3. Don’t Give Your Pet “Table Food”


If you are having a backyard barbeque, you may be tempted to slip some snacks to your pet. But like beer and chocolate, there are other festive foods that could harm your pet. Onions, coffee, avocado, grapes & raisins, salt and yeast dough are all possible hazards for dogs and cats.

2. Lighter Fluid and Matches Are Harmful to Pets.


The ASPCA lists chlorates as a harmful chemical substance found in some matches that, if ingested, can cause your pet difficulty in breathing, damage blood cells or even cause kidney disease. If exposed to lighter fluid, your pet may sustain skin irritation on contact, respiratory problems if inhaled, and gastric problems if ingested.
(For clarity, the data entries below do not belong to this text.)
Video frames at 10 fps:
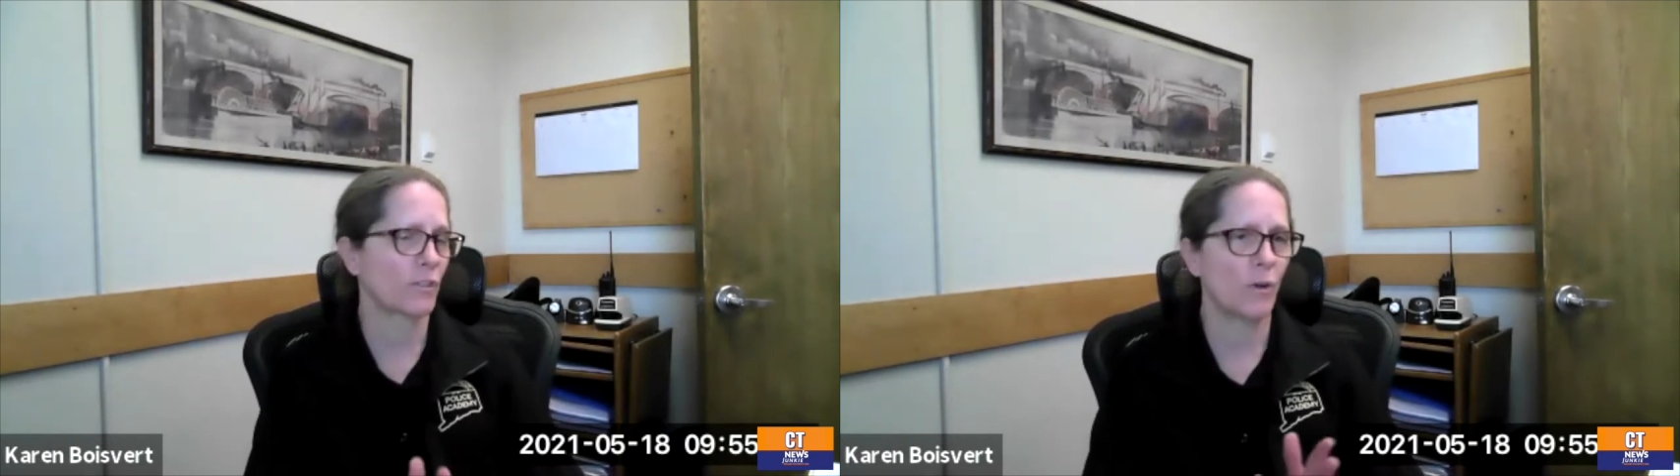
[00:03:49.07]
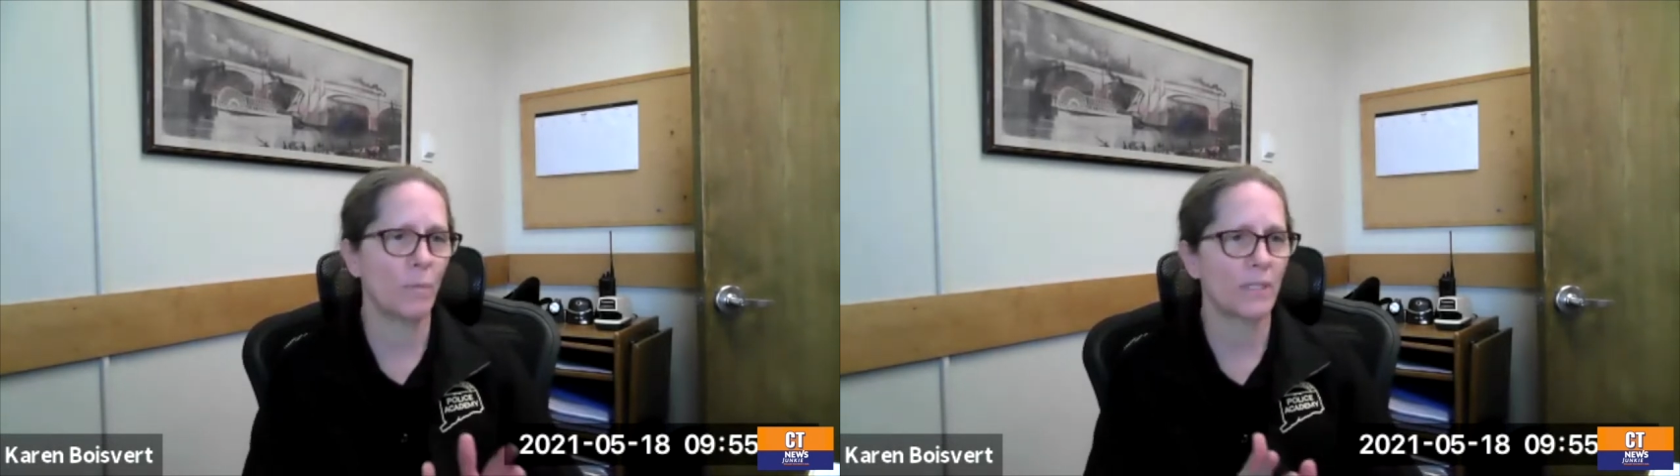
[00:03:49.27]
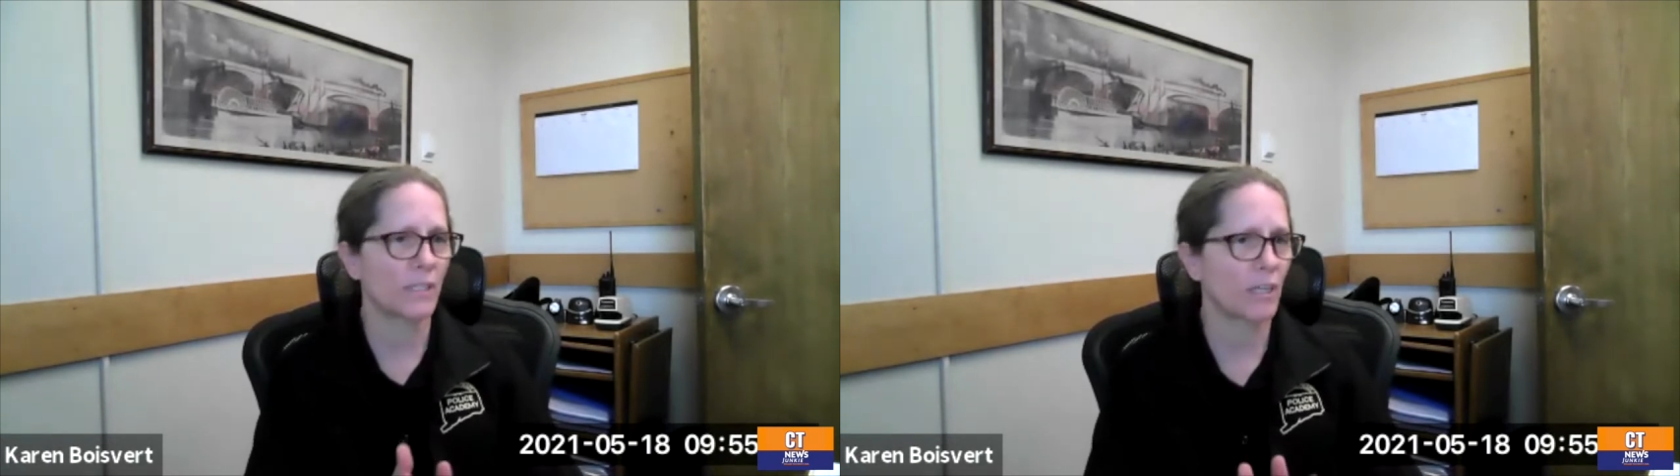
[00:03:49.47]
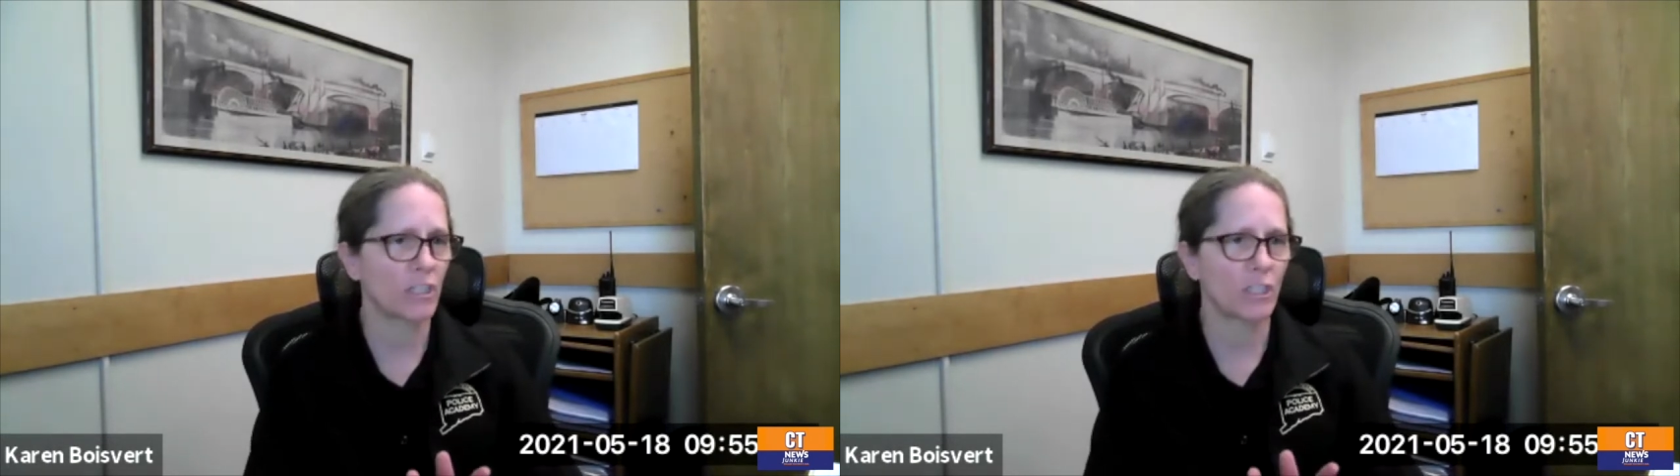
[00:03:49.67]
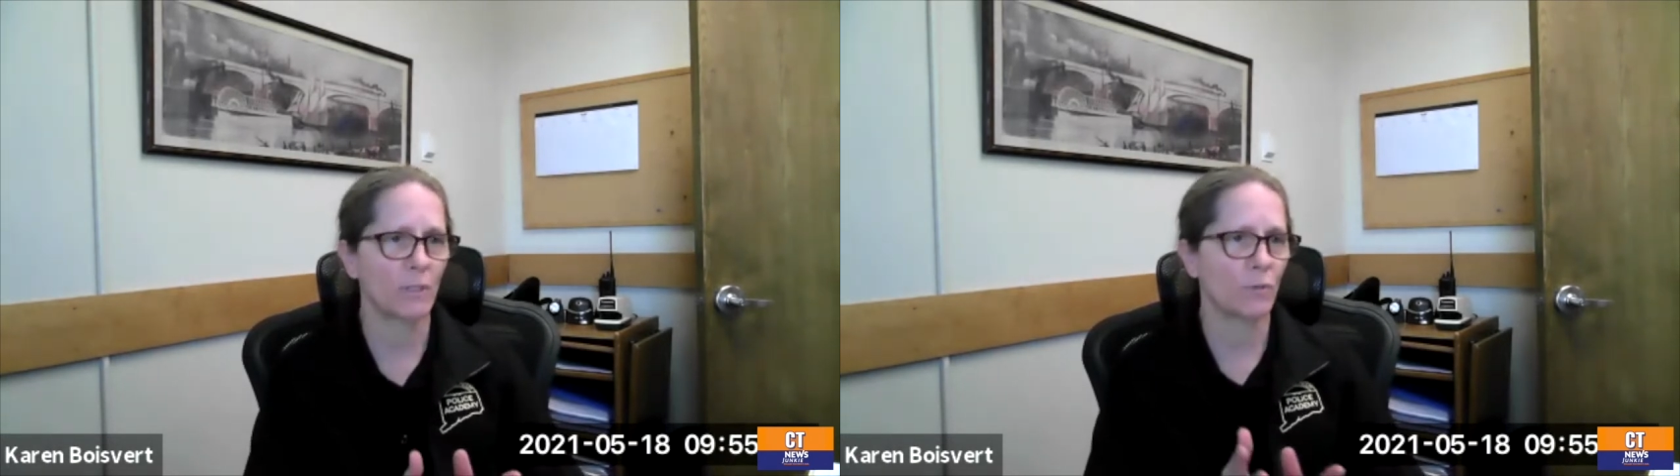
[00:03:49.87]
an open
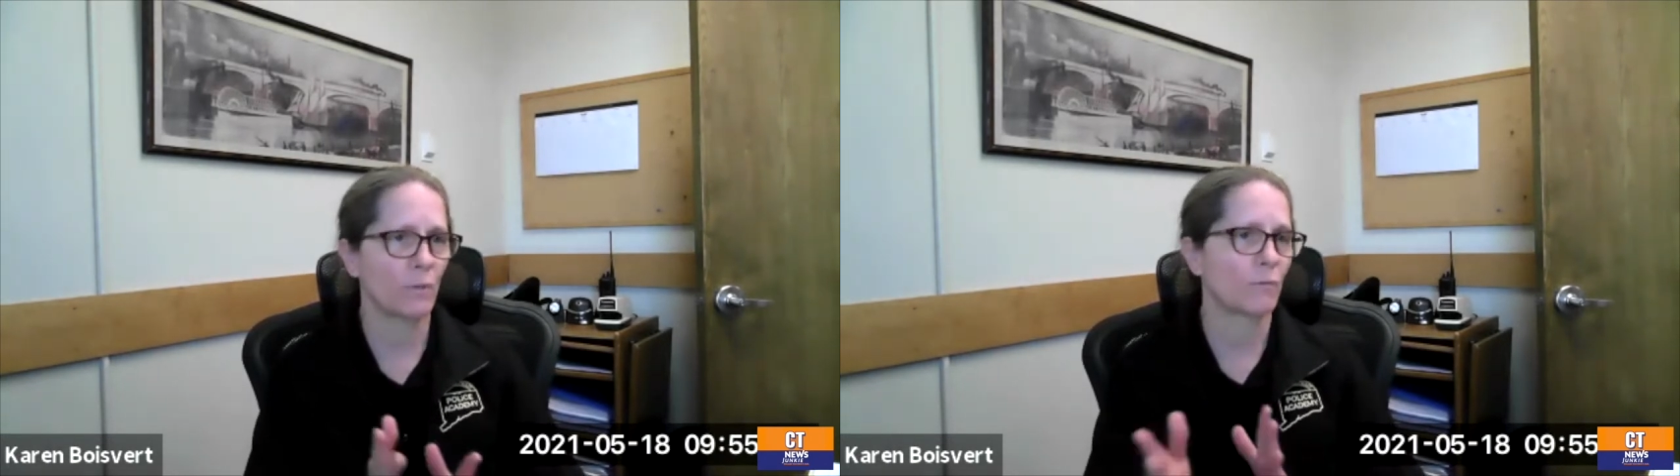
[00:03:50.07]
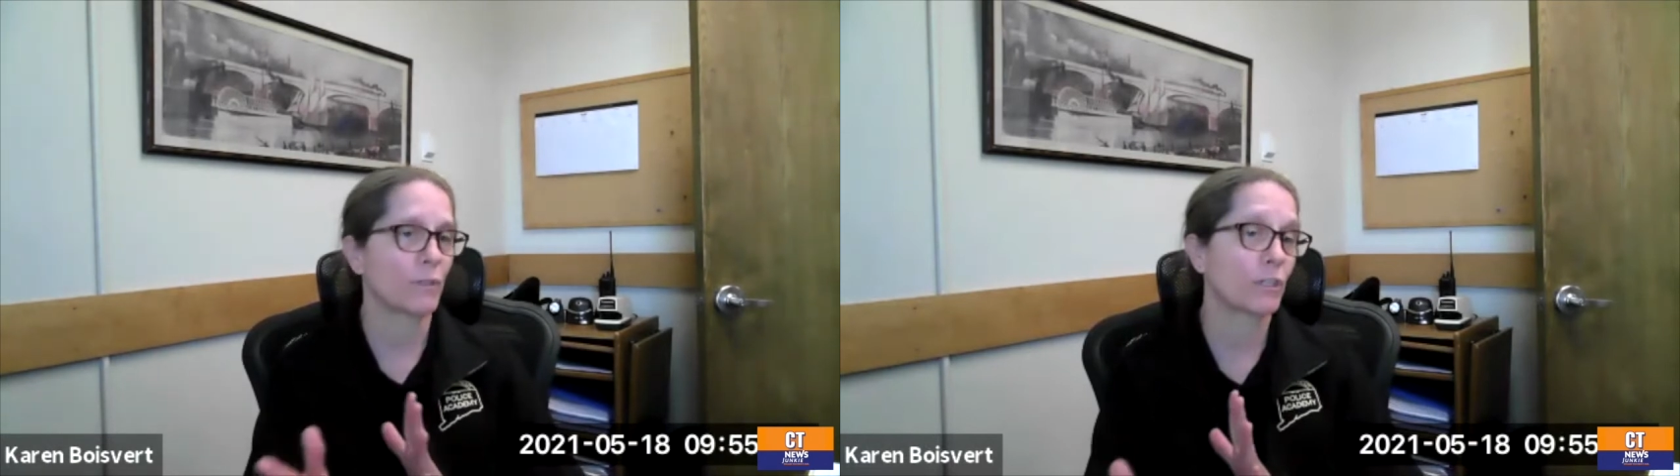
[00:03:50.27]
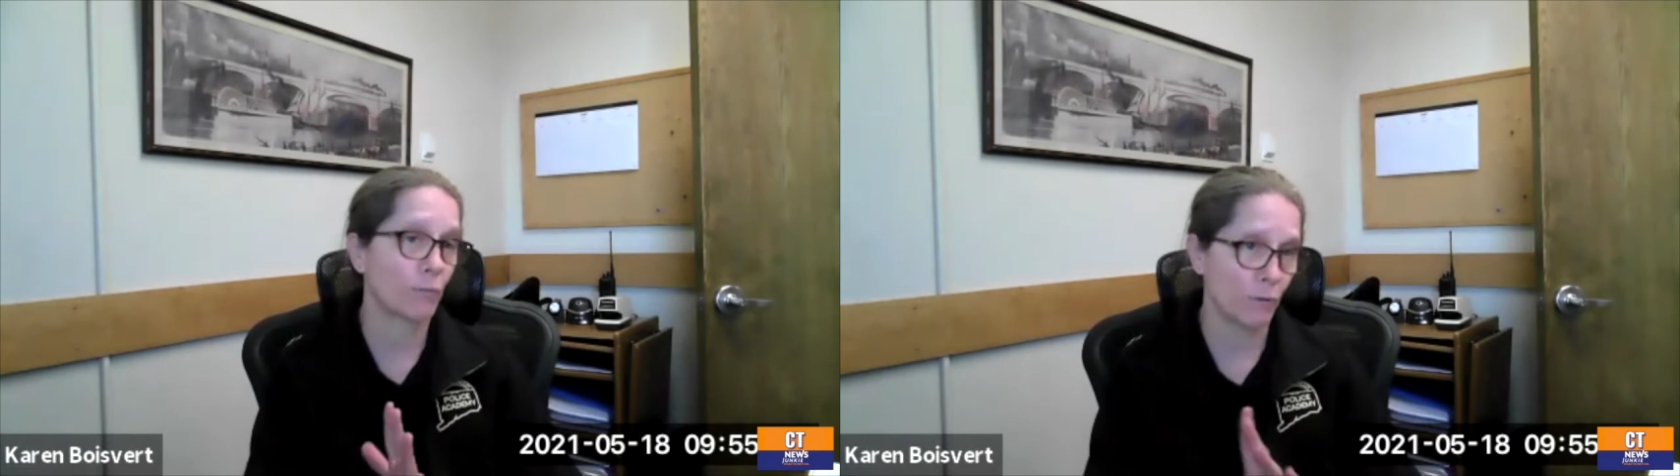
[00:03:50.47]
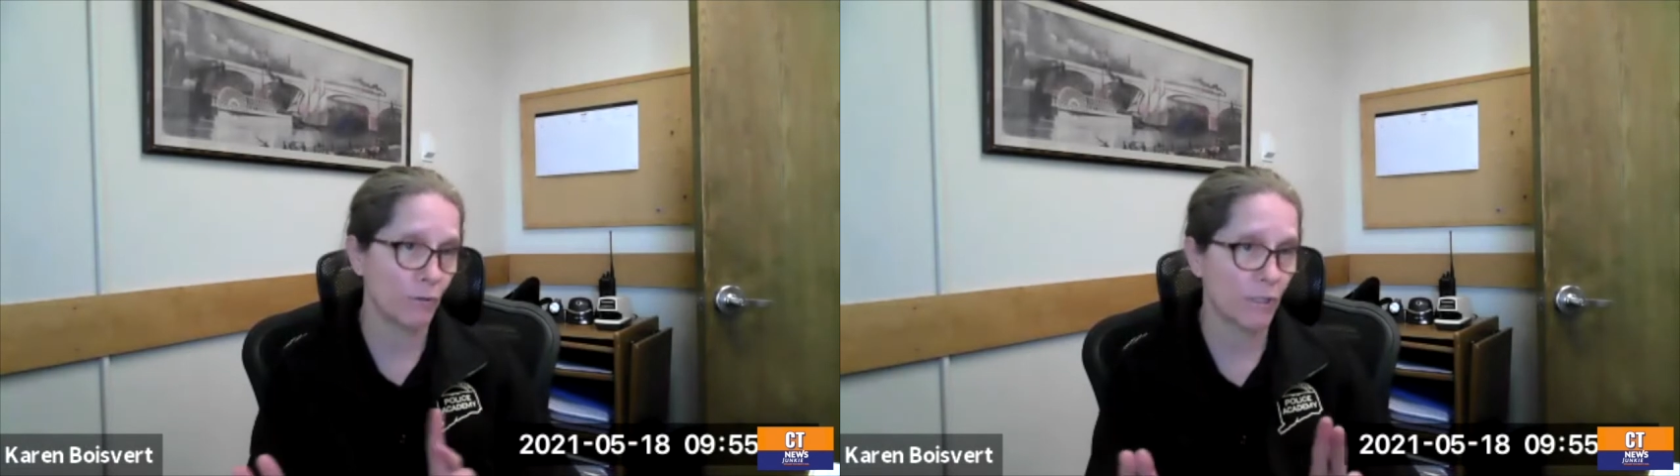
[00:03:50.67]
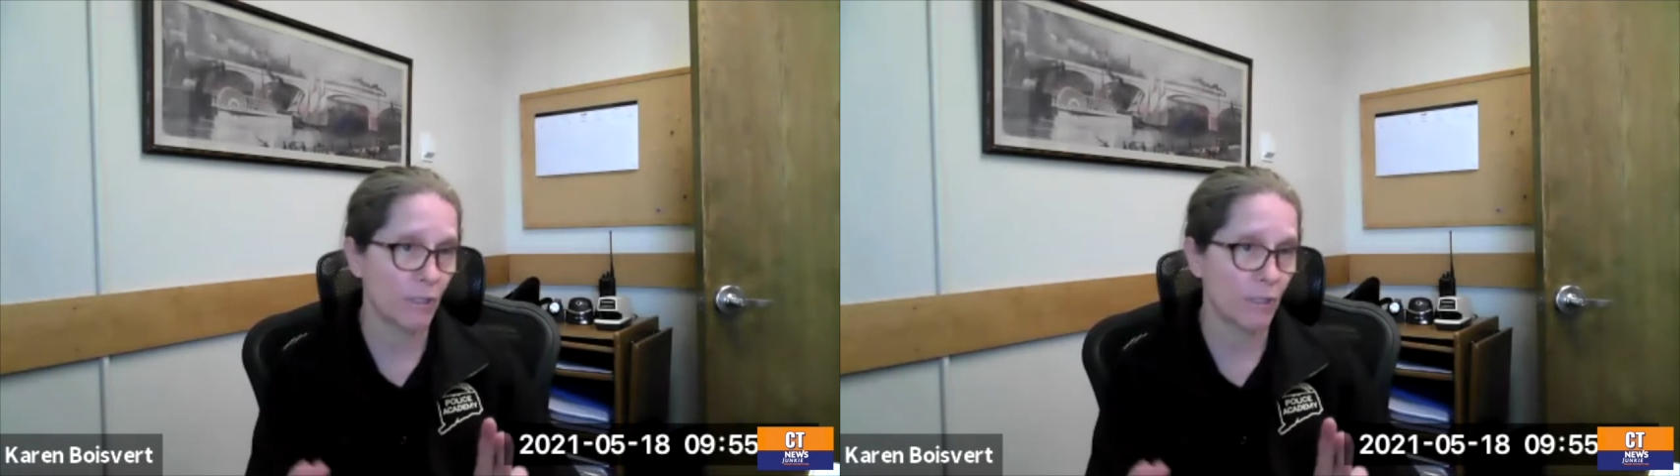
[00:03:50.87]
discussion between recruits.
1. Citronella Insect Control Products Harm Pets, Too.


Oils, candles, insect coils and other citronella-based repellants are irritating toxins to pets, according to the ASPCA. The result of inhalation can cause severe respiratory illnesses such as pneumonia, and ingestion can harm your pet’s nervous system.

***

The safest and best bet for celebrating this Fourth of July with your pets is to exclude them from holiday festivities, at least this time around. Instead, find a safe, secure spot in the home for your pets while you go out and enjoy the loud bangs, bright lights and spectator fun. Your pets will appreciate the quiet a lot more than you’ll enjoy the noise.